Whenever an image turns up, omit it and return the remaining data exactly.

Top of Material provided

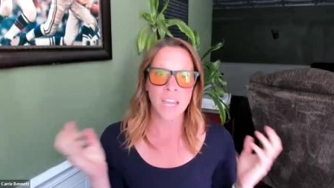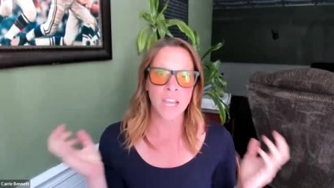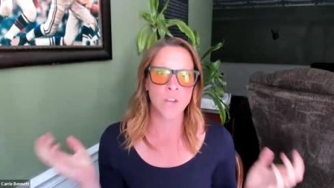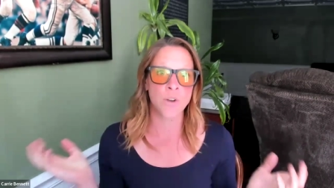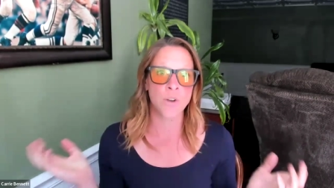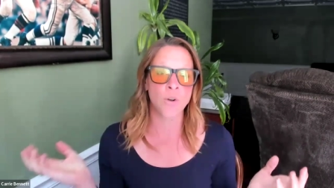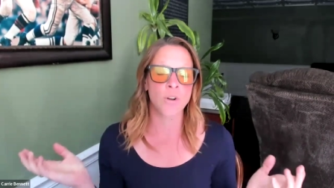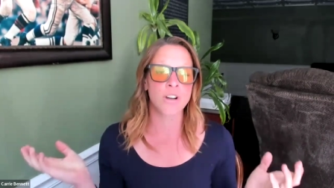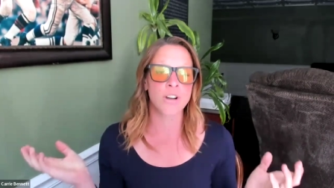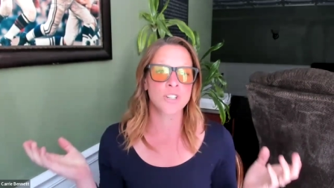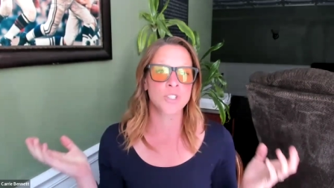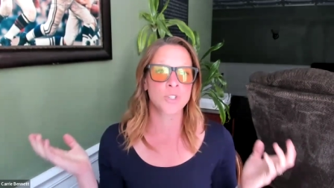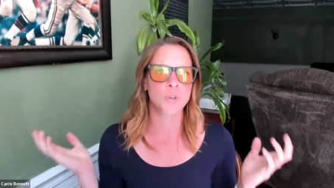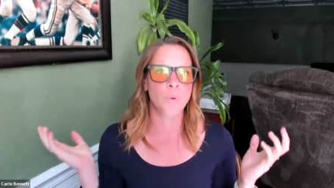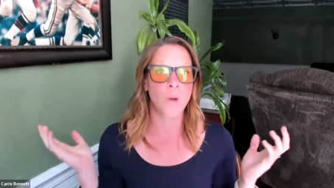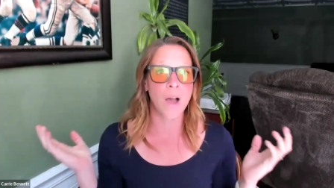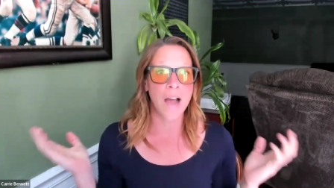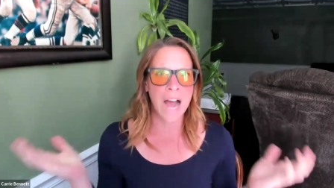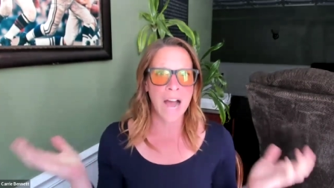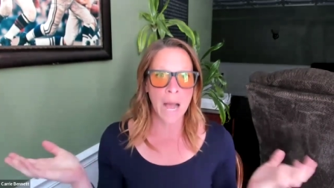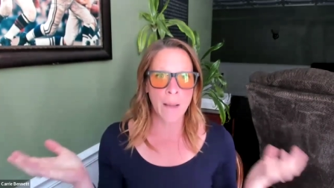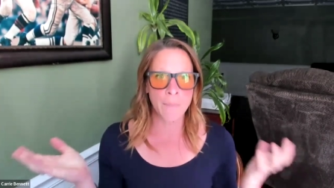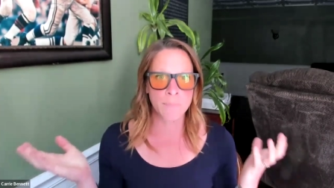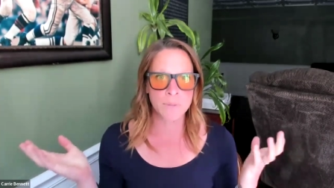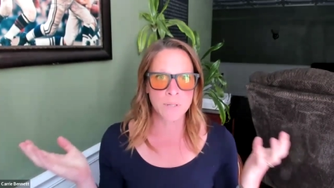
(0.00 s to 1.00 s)
in order to
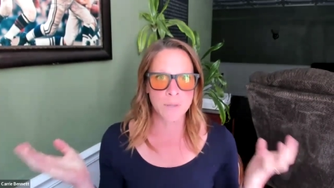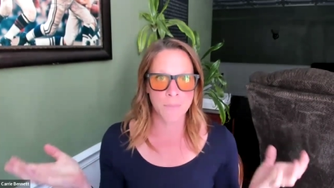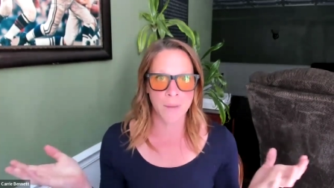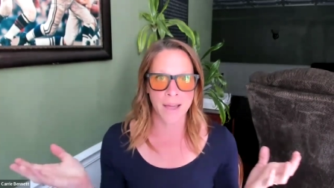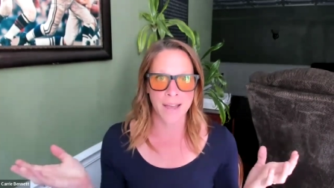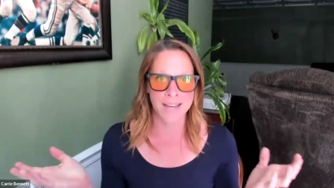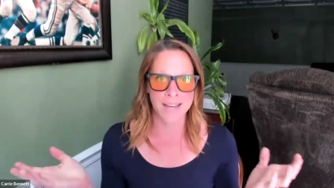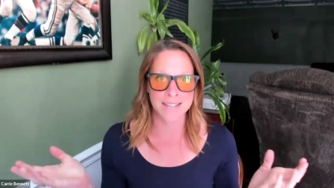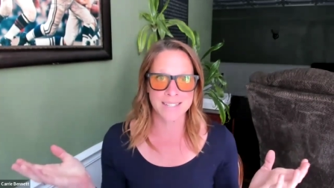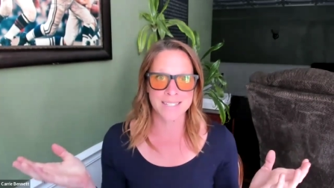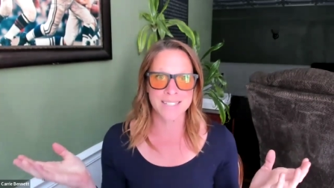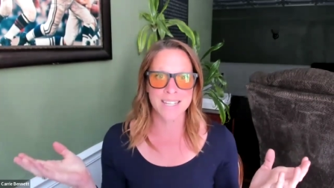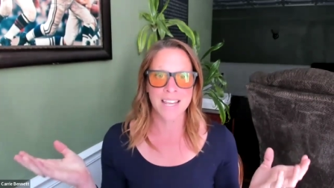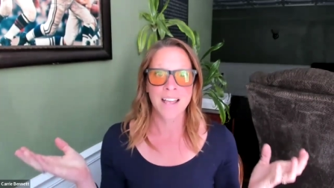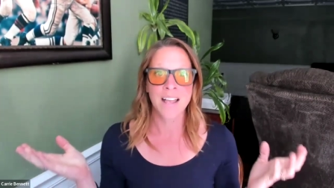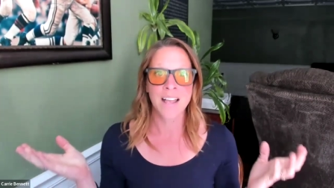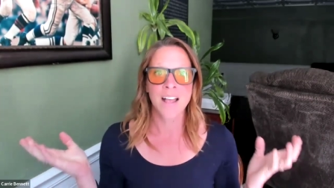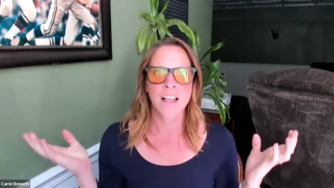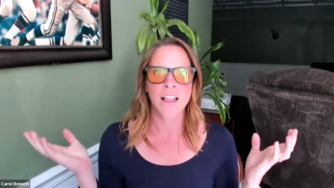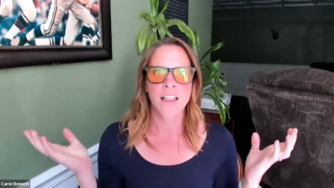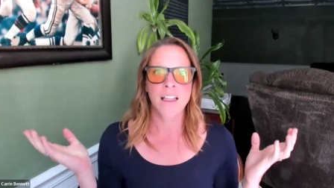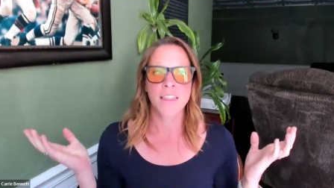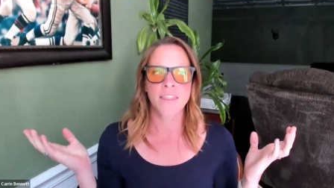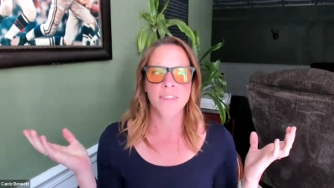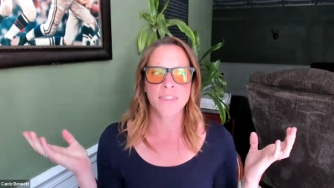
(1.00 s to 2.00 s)
optimize
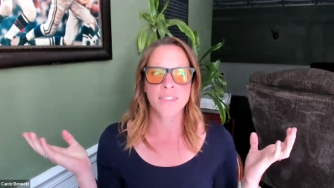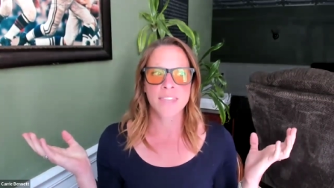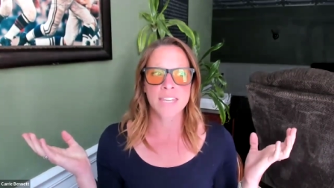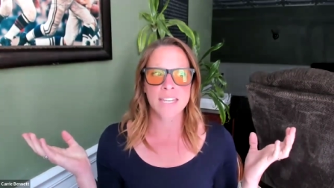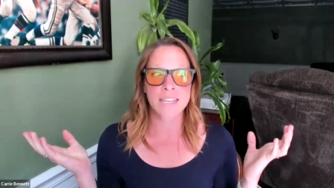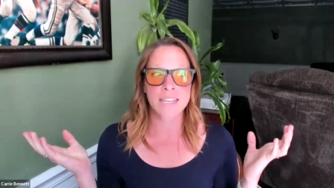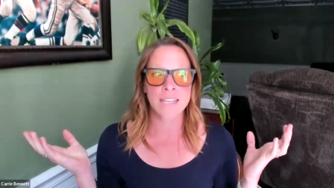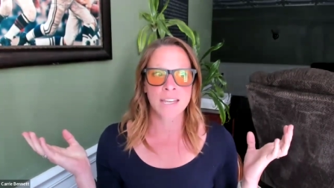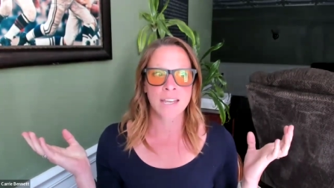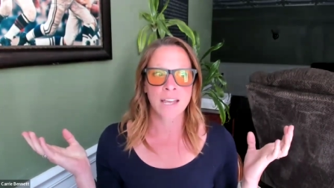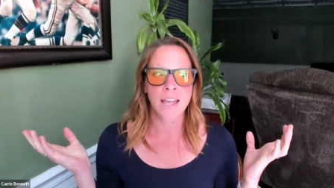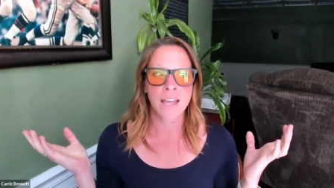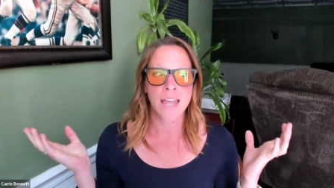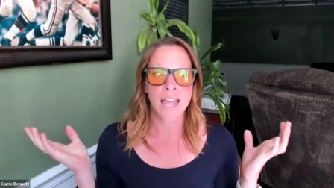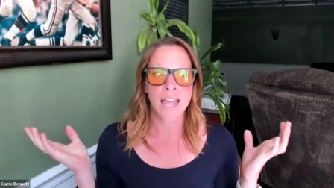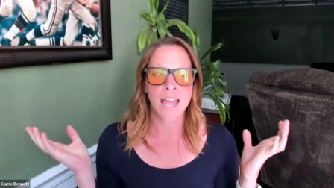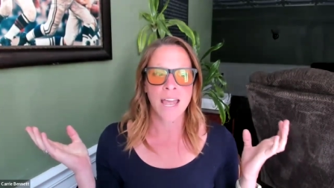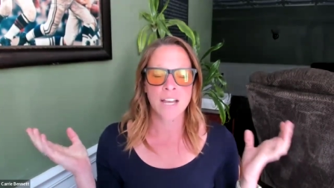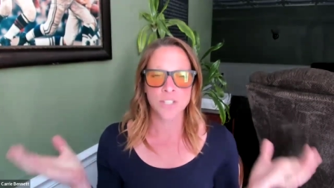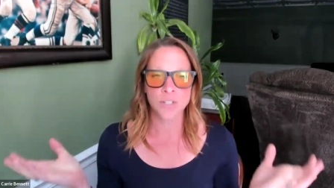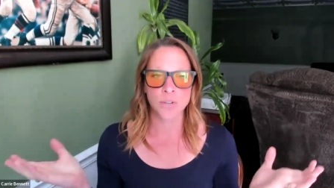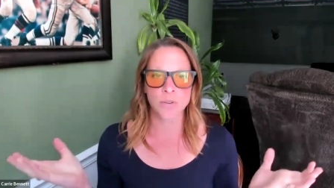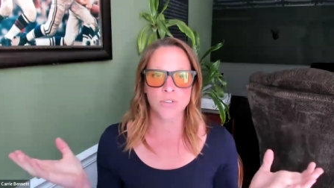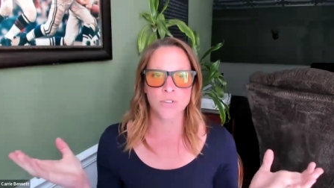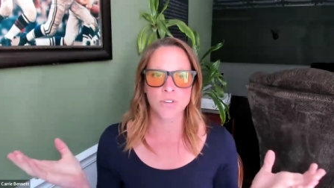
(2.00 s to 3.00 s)
the
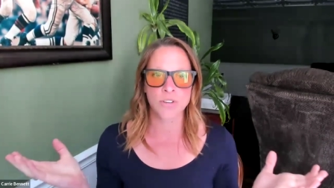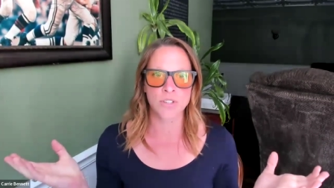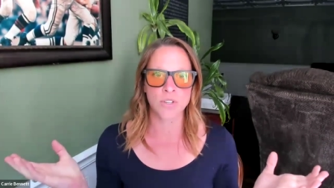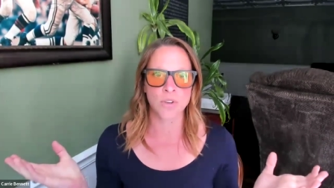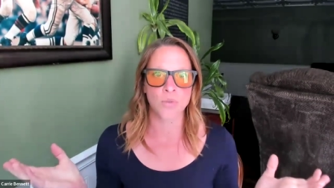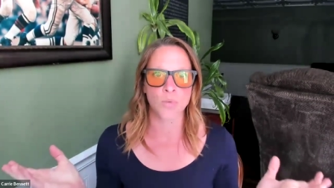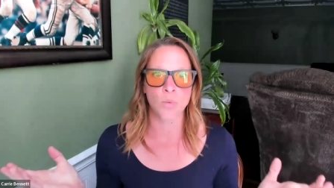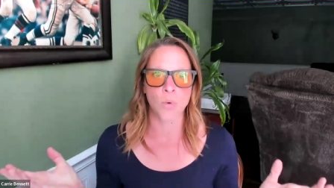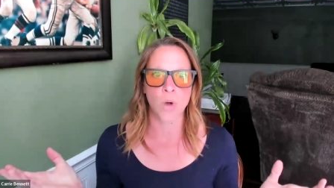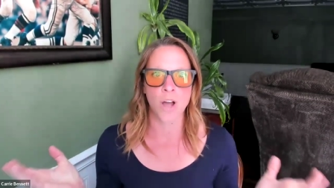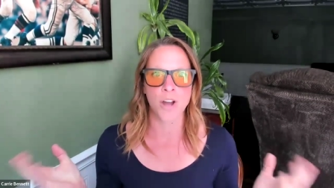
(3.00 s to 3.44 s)
exclusion zone,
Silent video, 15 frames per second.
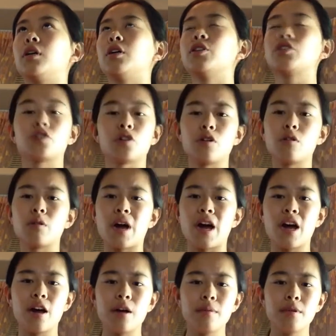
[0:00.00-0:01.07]

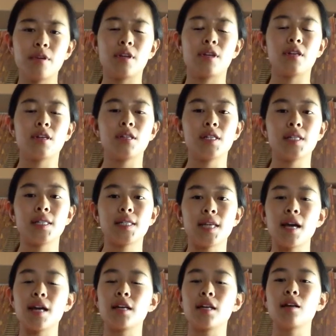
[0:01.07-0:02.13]
Sohrab is
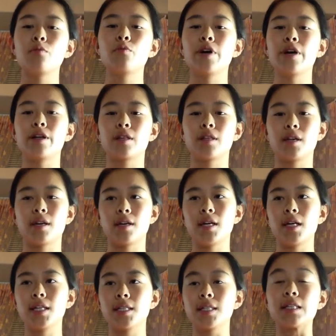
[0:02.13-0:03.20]
standing with
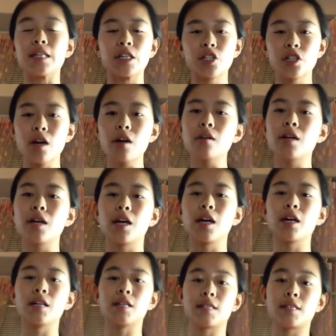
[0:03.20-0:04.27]
his slingshot,
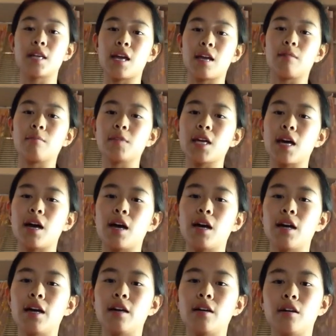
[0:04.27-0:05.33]
and it's aimed
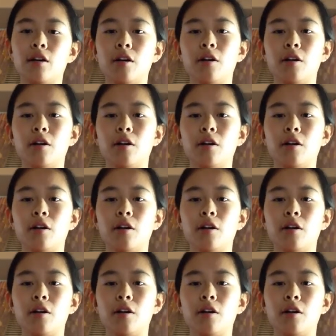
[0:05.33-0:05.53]
at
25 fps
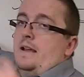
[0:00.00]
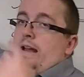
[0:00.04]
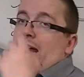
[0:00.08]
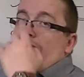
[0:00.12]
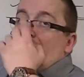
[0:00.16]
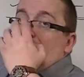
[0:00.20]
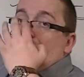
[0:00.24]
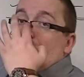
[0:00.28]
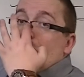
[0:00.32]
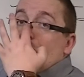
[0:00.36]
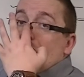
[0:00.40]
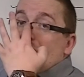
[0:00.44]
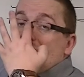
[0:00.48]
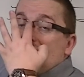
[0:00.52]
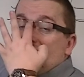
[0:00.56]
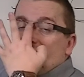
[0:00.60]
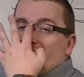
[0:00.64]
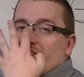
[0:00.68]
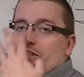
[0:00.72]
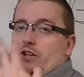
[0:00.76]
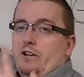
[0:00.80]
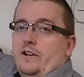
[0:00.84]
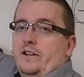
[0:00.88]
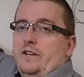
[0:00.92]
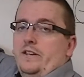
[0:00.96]
and I
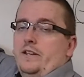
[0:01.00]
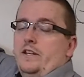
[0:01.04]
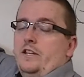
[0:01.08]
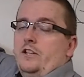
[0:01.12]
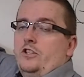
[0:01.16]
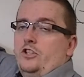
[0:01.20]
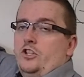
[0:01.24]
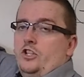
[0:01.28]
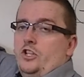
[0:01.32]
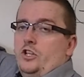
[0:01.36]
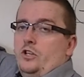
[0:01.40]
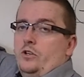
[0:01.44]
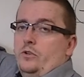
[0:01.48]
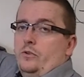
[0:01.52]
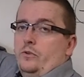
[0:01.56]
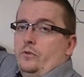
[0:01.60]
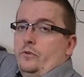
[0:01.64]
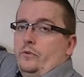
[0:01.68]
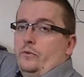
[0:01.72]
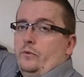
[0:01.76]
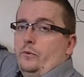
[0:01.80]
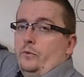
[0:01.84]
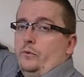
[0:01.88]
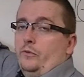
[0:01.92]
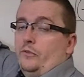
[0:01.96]
decided
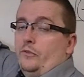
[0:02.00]
to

Bottom of Material provided

Response:
(0.00 s to 1.00 s)
in order to
(1.00 s to 2.00 s)
optimize
(2.00 s to 3.00 s)
the
(3.00 s to 3.44 s)
exclusion zone,
Silent video, 15 frames per second.
[0:00.00-0:01.07]

[0:01.07-0:02.13]
Sohrab is
[0:02.13-0:03.20]
standing with
[0:03.20-0:04.27]
his slingshot,
[0:04.27-0:05.33]
and it's aimed
[0:05.33-0:05.53]
at
25 fps
[0:00.00]
[0:00.04]
[0:00.08]
[0:00.12]
[0:00.16]
[0:00.20]
[0:00.24]
[0:00.28]
[0:00.32]
[0:00.36]
[0:00.40]
[0:00.44]
[0:00.48]
[0:00.52]
[0:00.56]
[0:00.60]
[0:00.64]
[0:00.68]
[0:00.72]
[0:00.76]
[0:00.80]
[0:00.84]
[0:00.88]
[0:00.92]
[0:00.96]
and I
[0:01.00]
[0:01.04]
[0:01.08]
[0:01.12]
[0:01.16]
[0:01.20]
[0:01.24]
[0:01.28]
[0:01.32]
[0:01.36]
[0:01.40]
[0:01.44]
[0:01.48]
[0:01.52]
[0:01.56]
[0:01.60]
[0:01.64]
[0:01.68]
[0:01.72]
[0:01.76]
[0:01.80]
[0:01.84]
[0:01.88]
[0:01.92]
[0:01.96]
decided
[0:02.00]
to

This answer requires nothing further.